6
Он купил новый мобильник, самый дешевый. И его номер дал для связи своему работодателю. На шоферскую работу старый мобильник не брал, преображаясь в другого человека как можно полнее, оставаясь без связи с собой прежним. Он думал, что это может кончиться шизофренией, но думал как будто не о себе, как будто это не его касалось, а какого-то другого, малознакомого человека, к которому он равнодушен.
К центральному входу он подъезжал к одиннадцати вечера. Отзванивал, что приехал, и настраивался ждать. Уличка была узкая, глухая в этот час. С одной стороны студия, с другой — жилые дома. Во многих окнах свет был уже погашен. Люди укладывали спать детей, да и сами ложились, кому рано вставать на работу.
Александр гасил в салоне свет, включал свою радиоволну, закуривал "Приму".

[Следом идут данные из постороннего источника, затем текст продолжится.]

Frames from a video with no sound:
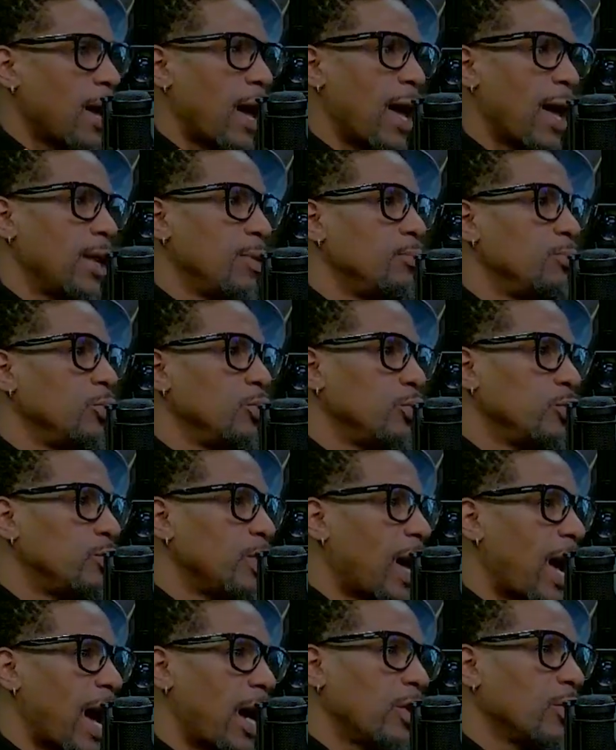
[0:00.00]
I had moved
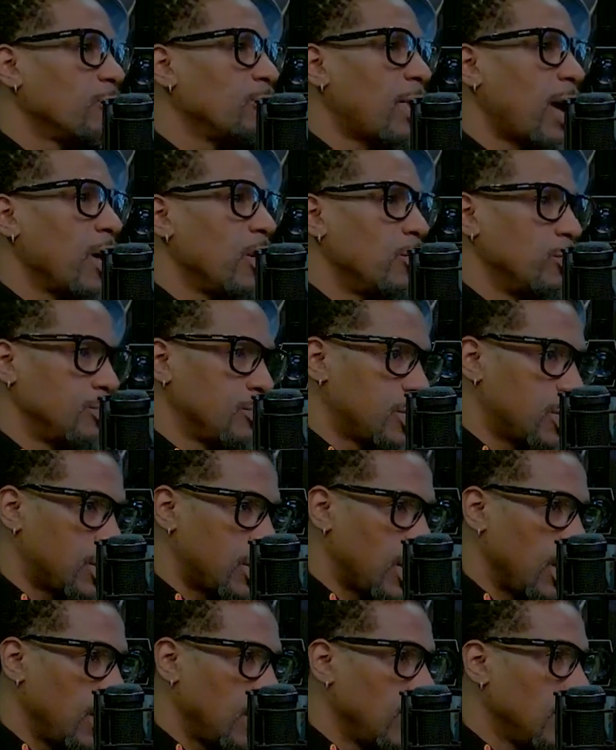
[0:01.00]
out of my home
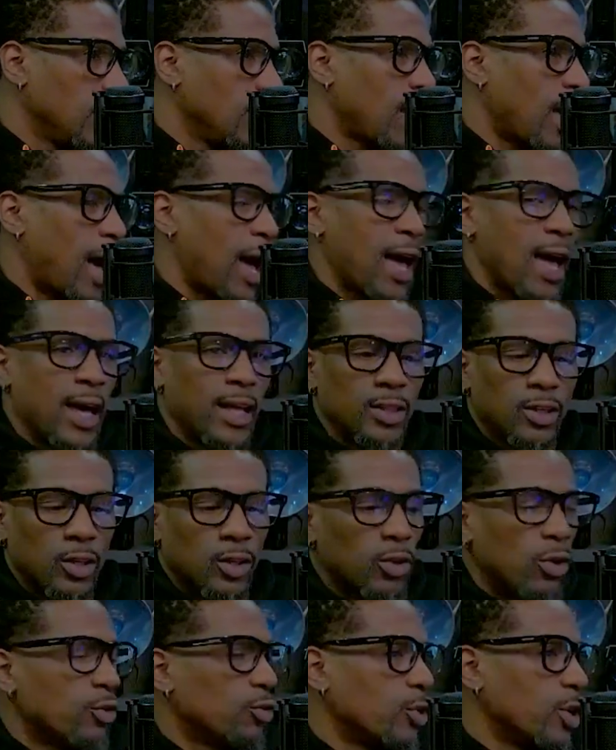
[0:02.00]
state. I had the
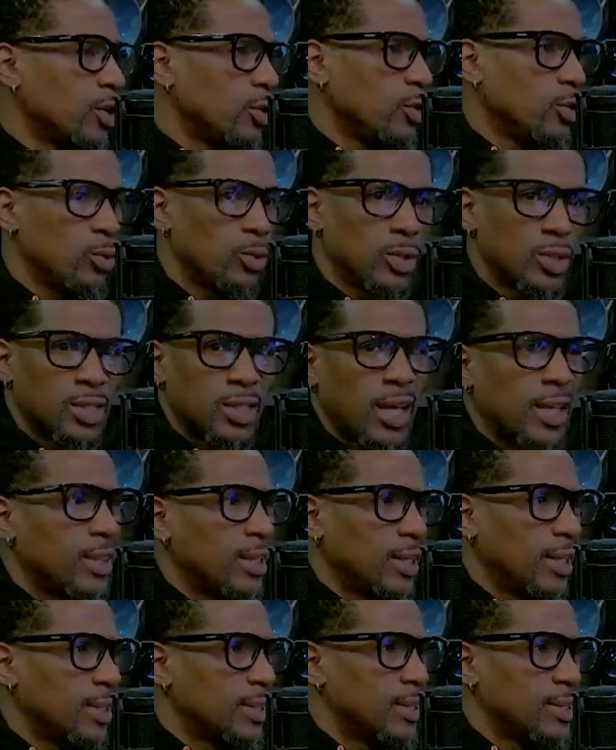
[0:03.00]
girlfriend who was, I
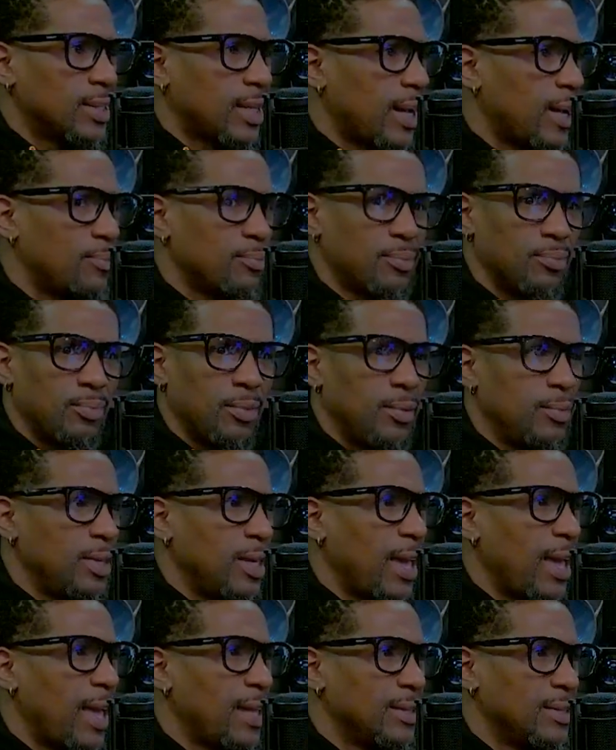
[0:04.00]
think at the time,
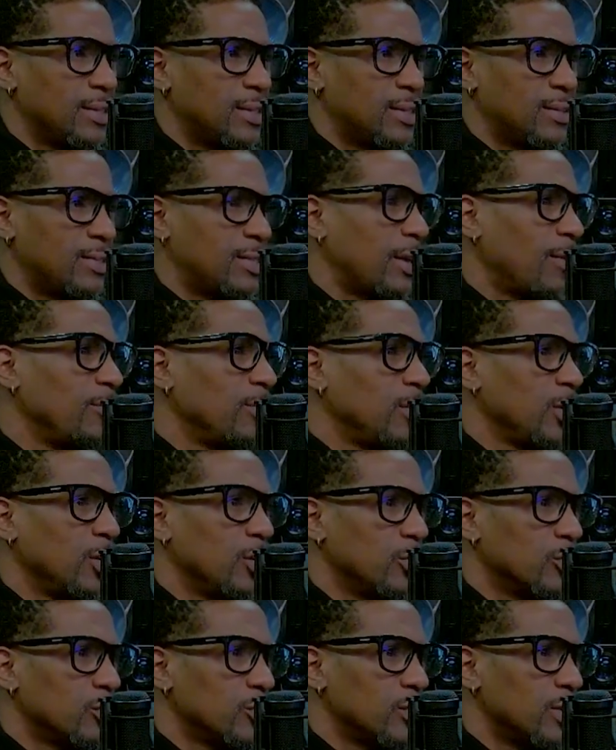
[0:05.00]
maybe seven
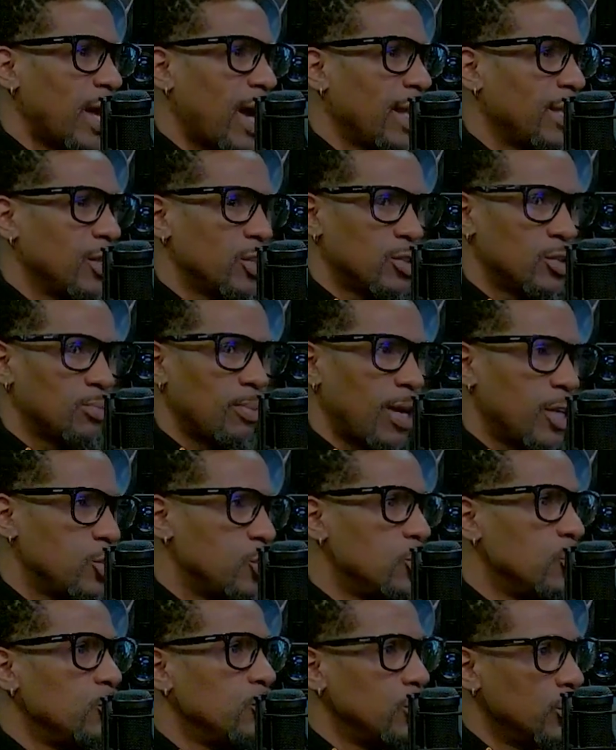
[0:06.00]
years, nine years my
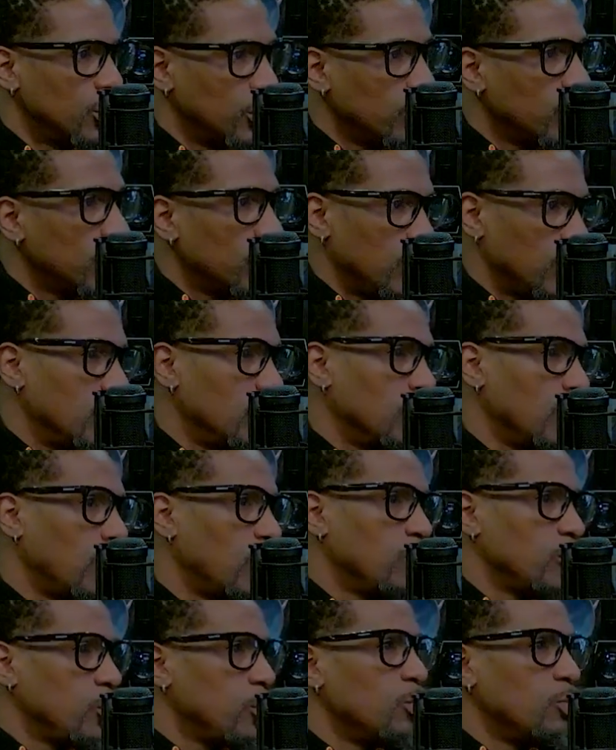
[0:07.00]
junior. You
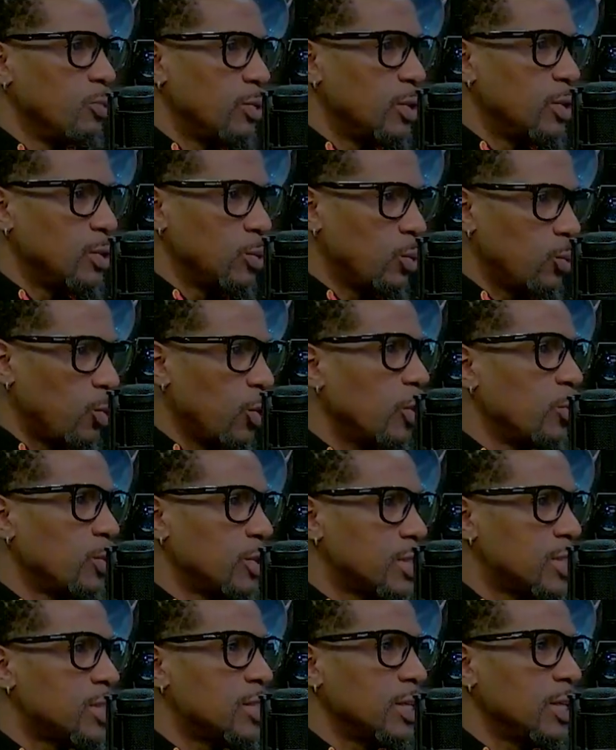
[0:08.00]
know, you what
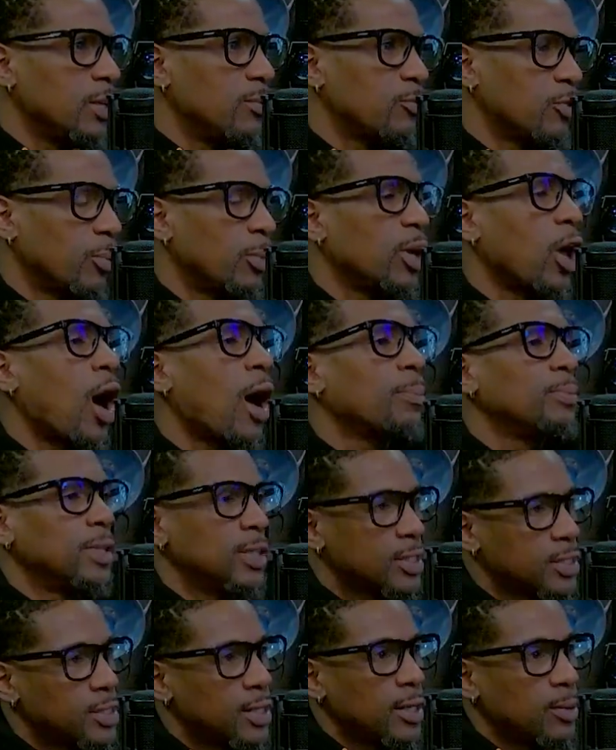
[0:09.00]
would seem from an
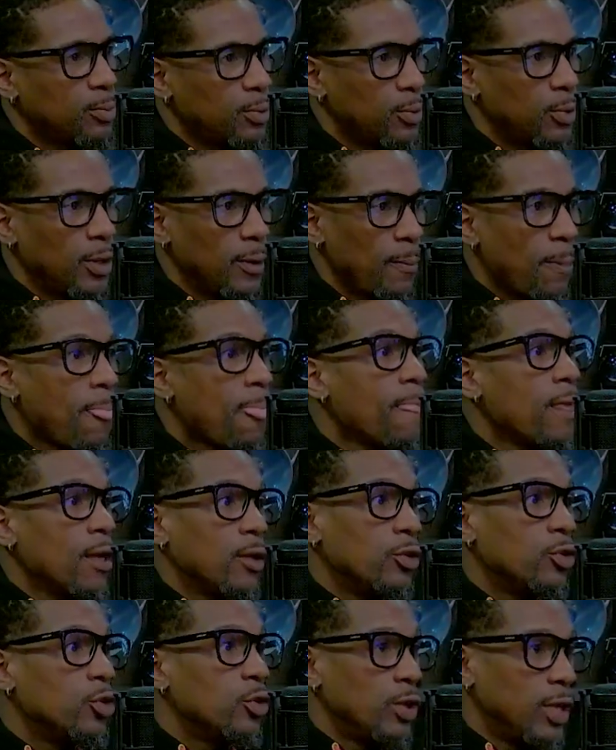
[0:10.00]
optics standpoint,
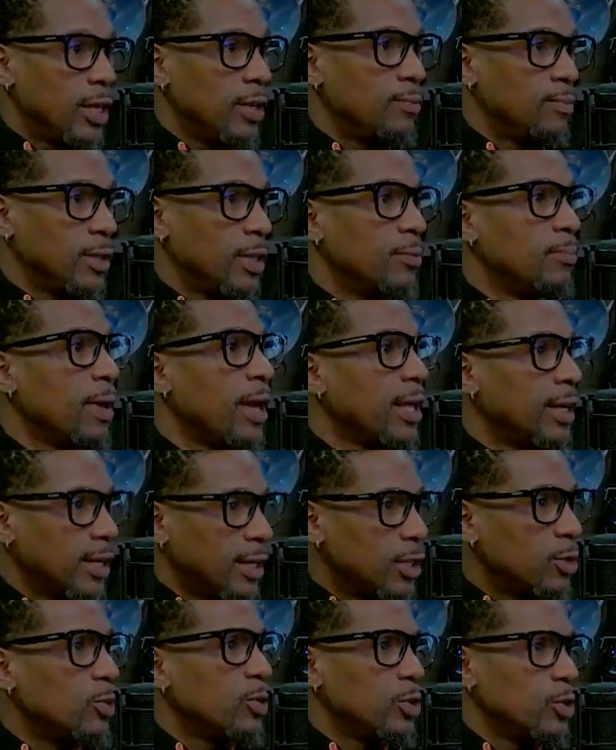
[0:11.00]
yep. you he he made
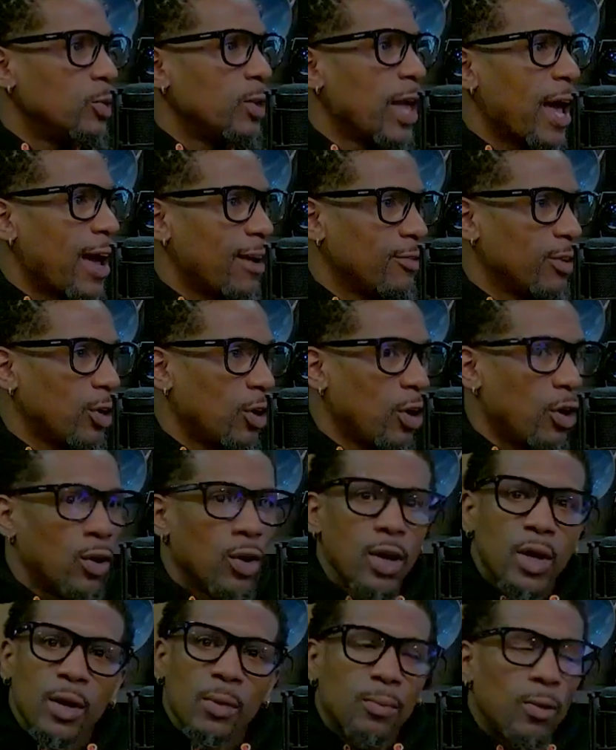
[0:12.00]
it. You would you would have it all.
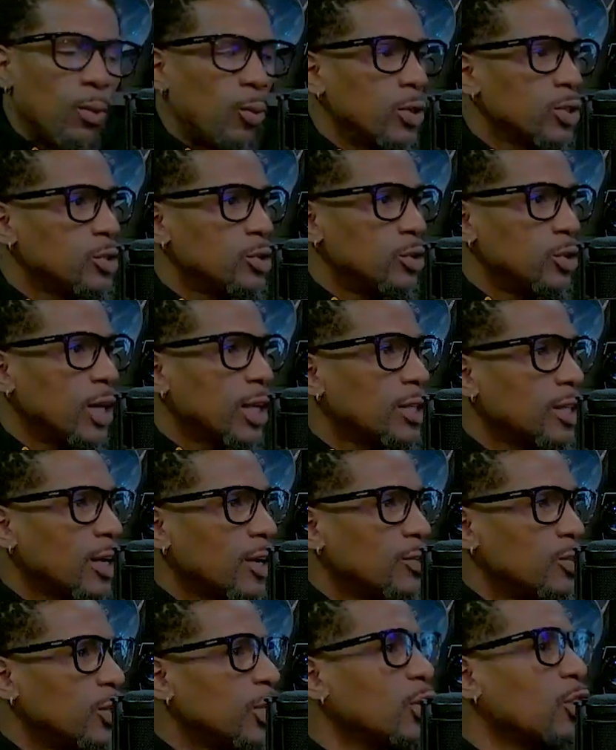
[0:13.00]
Mm-hmm. But once you get
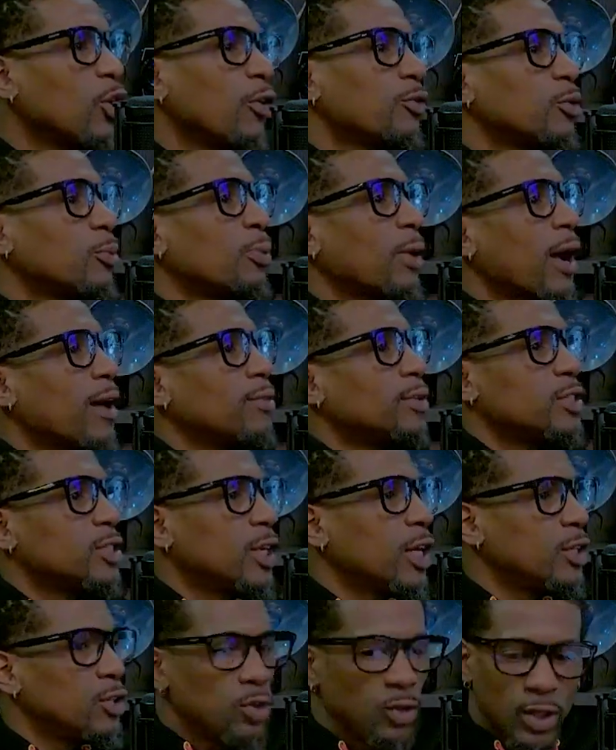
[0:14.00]
there and you get off the private
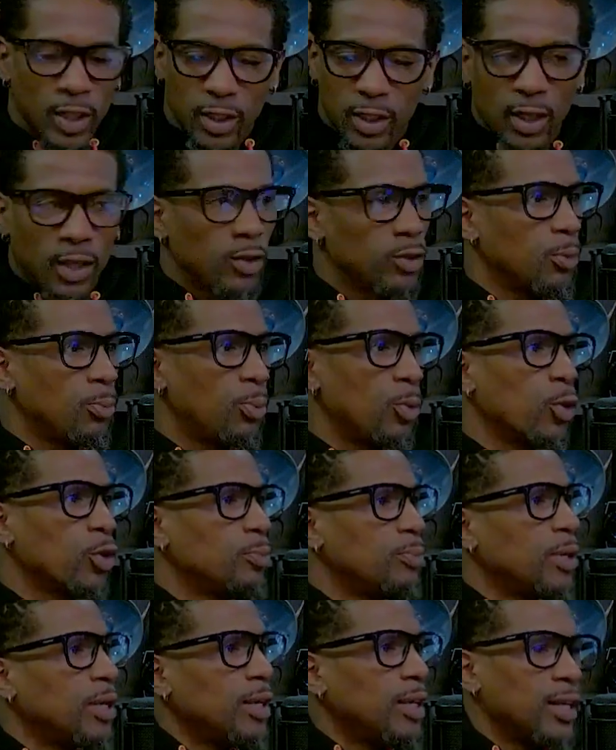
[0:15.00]
jet and you get done at the board
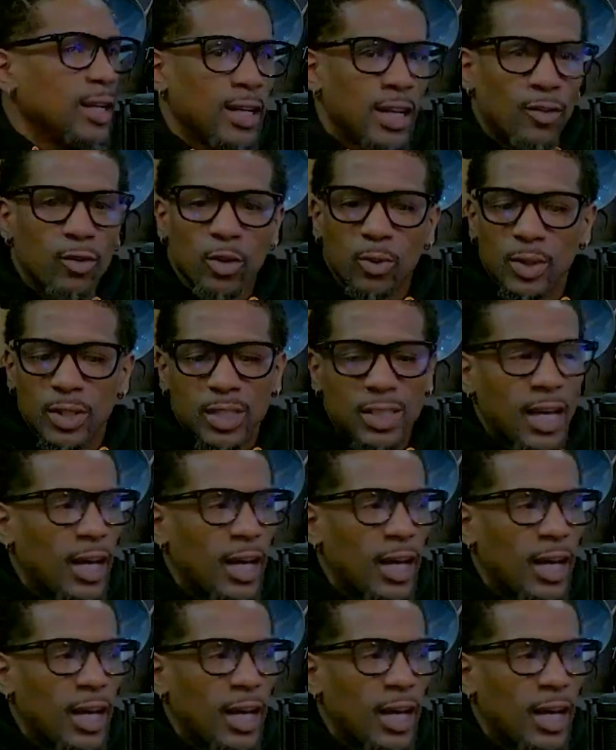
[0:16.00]
meeting and everyone yep.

Иногда она выходила из дверей быстро, иногда задерживалась. Александр ждал терпеливо и равнодушно.
Она — примерно его возраста или чуть младше. В черном до пят пальто, в очках, за которыми — серые испуганные глаза. Александру казалось, женщина его опасается. Был с ней вежлив, даже предупредителен. Выходил из машины ей навстречу, открывал дверцу, помогал сесть. Хотя она напрягалась от малейшего его прикосновения, даже от касания. Что-то в ней было стародевическое, и заключалось оно не в походке, не в пальто, похожем на долгополую сутану, не во взгляде из-за очков, а именно в напряжении от малейшего прикосновения, каком-то даже мгновенном одеревенении.
Он старался вести как можно ровнее, мягче. Неизменно спрашивал, не мешает ли музыка. Неизменно она отвечала, что не мешает. Не курил, так как она предупредила, что не выносит дыма. Она садилась рядом с ним, потому что на заднем сиденье ее укачивало. Смотрела прямо перед собой. Серые глаза не двигались, не видели его. В очках отражался встречный свет.

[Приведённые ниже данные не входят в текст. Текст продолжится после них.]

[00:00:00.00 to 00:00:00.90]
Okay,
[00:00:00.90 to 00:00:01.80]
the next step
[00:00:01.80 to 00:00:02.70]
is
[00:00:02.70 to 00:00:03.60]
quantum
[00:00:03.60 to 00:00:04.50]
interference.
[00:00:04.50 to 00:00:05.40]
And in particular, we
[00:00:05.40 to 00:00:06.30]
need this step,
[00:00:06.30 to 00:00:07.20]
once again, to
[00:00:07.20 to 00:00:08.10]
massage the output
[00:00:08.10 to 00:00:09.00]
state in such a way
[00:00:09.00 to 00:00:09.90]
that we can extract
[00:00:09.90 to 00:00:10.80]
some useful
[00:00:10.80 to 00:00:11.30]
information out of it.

Из Москвы выезжали довольно долго, медленно преодолевая заторы на светофорах или бог знает от чего образующиеся. Часто застревали на повороте в Королев, зато потом летели практически свободно. Он врубал музыку чуть громче. Ему казалось, ей тоже этого хотелось. Они летели по черной дороге, как по той черной дыре между жизнью и смертью, о которой помнят пережившие клиническую смерть, правда, не все. Это было переживание сладостное и почти невыносимое, дорога летела в тебя черным призраком, чудом не разрывая; ее невозможно было вместить, но она вмещалась. Белые пальцы женщины цеплялись за черное пальто. Эта дорога была их самой близкой связью, самой крепкой узой. И они оба ждали этой близости, ждали позднего вечера, черной дороги, музыки, странно расцвечивающей путь.
Поселок стоял прямо у шоссе. Метров за сто шофер замедлял ход. Ее пальцы расслаблялись. Он сворачивал в поселок уже совсем тихо, спокойно. Выключал музыку. Во дворах по-весеннему орали кошки. Он останавливал машину у ее подъезда. Выходил, отворял дверцу. Она смотрела на свои окна во втором этаже. Два окна, в которых горел свет, за которыми не спали и ждали ее.
— Спасибо, — говорила она ему.
Когда дверь подъезда за ней закрывалась, он уезжал.
Он знал о ней, что она консультант по фильму о начале восьмидесятых. Уже на этапе монтажа ее включили в группу. Он ничего не знал больше, потому что не любопытствовал, да и не встречался ни с кем из группы, кроме нее, всегда молчавшей, и помрежа, всегда спешащего. Помреж оплачивал его ежевечерние труды.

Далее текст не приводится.